Action item —
For this exercise, repeat exactly the lines below starting at the line holding "Language: Tamil" and ending at the line holding "[0:08.00-0:09.00]", both included, with no extra lines and no pictures.
Segment Start: Materials provided
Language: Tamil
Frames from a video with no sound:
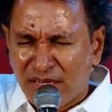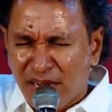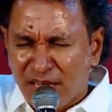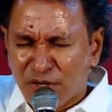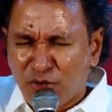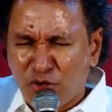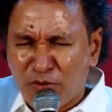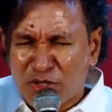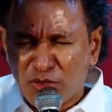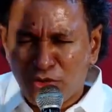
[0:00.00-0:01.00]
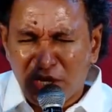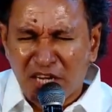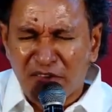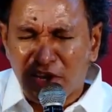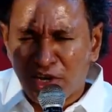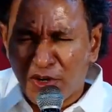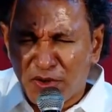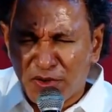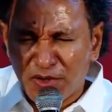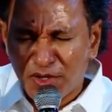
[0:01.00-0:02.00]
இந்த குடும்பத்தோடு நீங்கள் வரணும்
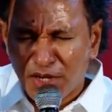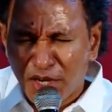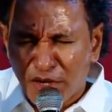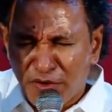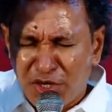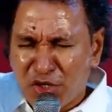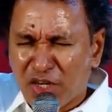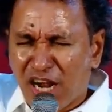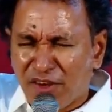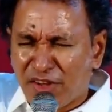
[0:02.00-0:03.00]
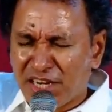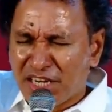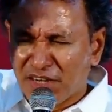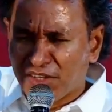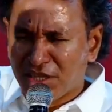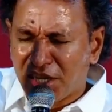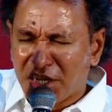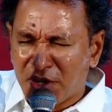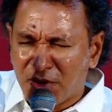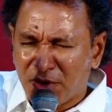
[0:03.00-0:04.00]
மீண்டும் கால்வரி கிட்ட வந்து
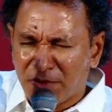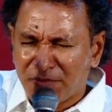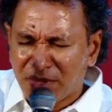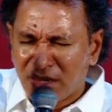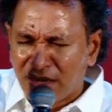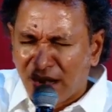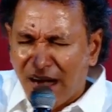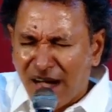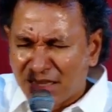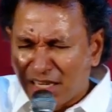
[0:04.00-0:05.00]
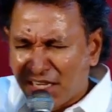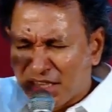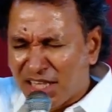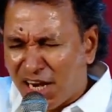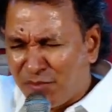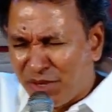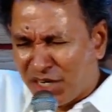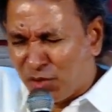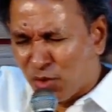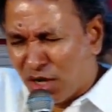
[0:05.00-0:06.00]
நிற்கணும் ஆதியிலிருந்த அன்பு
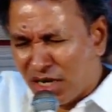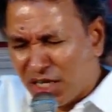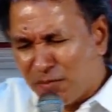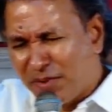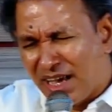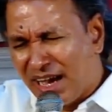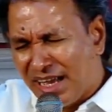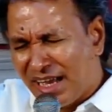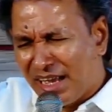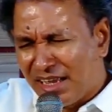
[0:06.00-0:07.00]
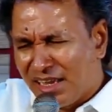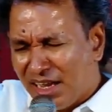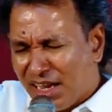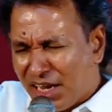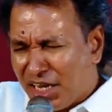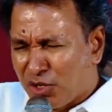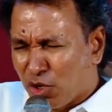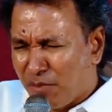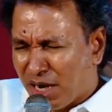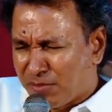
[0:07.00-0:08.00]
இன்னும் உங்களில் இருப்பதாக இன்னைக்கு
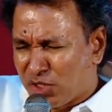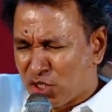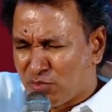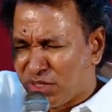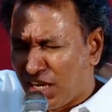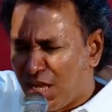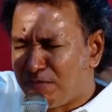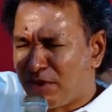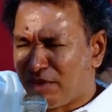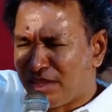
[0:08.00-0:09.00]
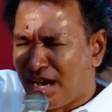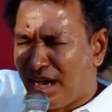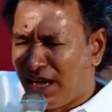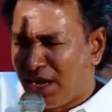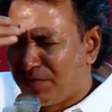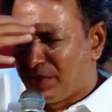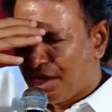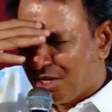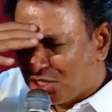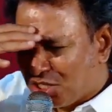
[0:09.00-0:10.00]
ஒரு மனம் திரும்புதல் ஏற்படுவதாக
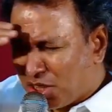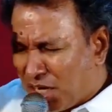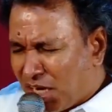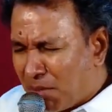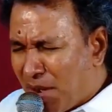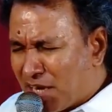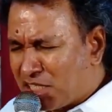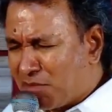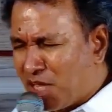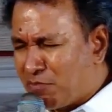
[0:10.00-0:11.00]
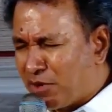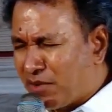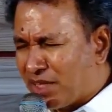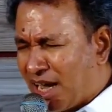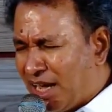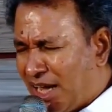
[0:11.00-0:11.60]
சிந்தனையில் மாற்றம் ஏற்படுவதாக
Segment End: Materials provided
Segment Start: Materials provided
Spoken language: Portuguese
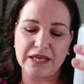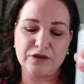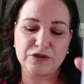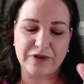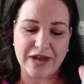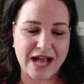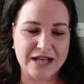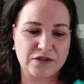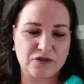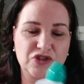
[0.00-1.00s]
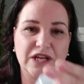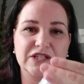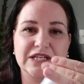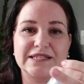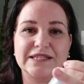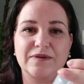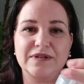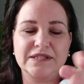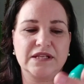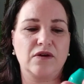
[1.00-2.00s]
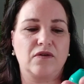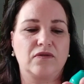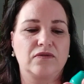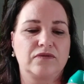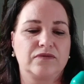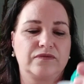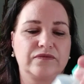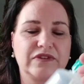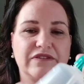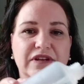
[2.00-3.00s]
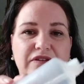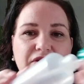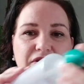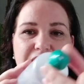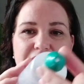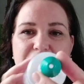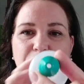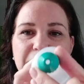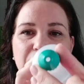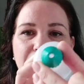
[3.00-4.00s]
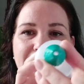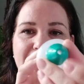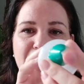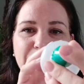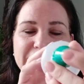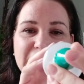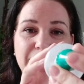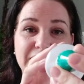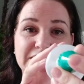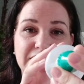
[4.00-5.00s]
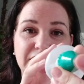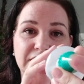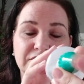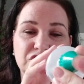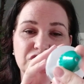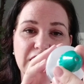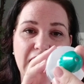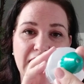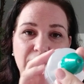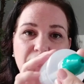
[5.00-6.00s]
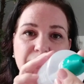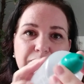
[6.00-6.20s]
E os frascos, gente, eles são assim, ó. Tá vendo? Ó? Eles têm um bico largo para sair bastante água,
Segment End: Materials provided
Completed exercise —
Language: Tamil
Frames from a video with no sound:
[0:00.00-0:01.00]
[0:01.00-0:02.00]
இந்த குடும்பத்தோடு நீங்கள் வரணும்
[0:02.00-0:03.00]
[0:03.00-0:04.00]
மீண்டும் கால்வரி கிட்ட வந்து
[0:04.00-0:05.00]
[0:05.00-0:06.00]
நிற்கணும் ஆதியிலிருந்த அன்பு
[0:06.00-0:07.00]
[0:07.00-0:08.00]
இன்னும் உங்களில் இருப்பதாக இன்னைக்கு
[0:08.00-0:09.00]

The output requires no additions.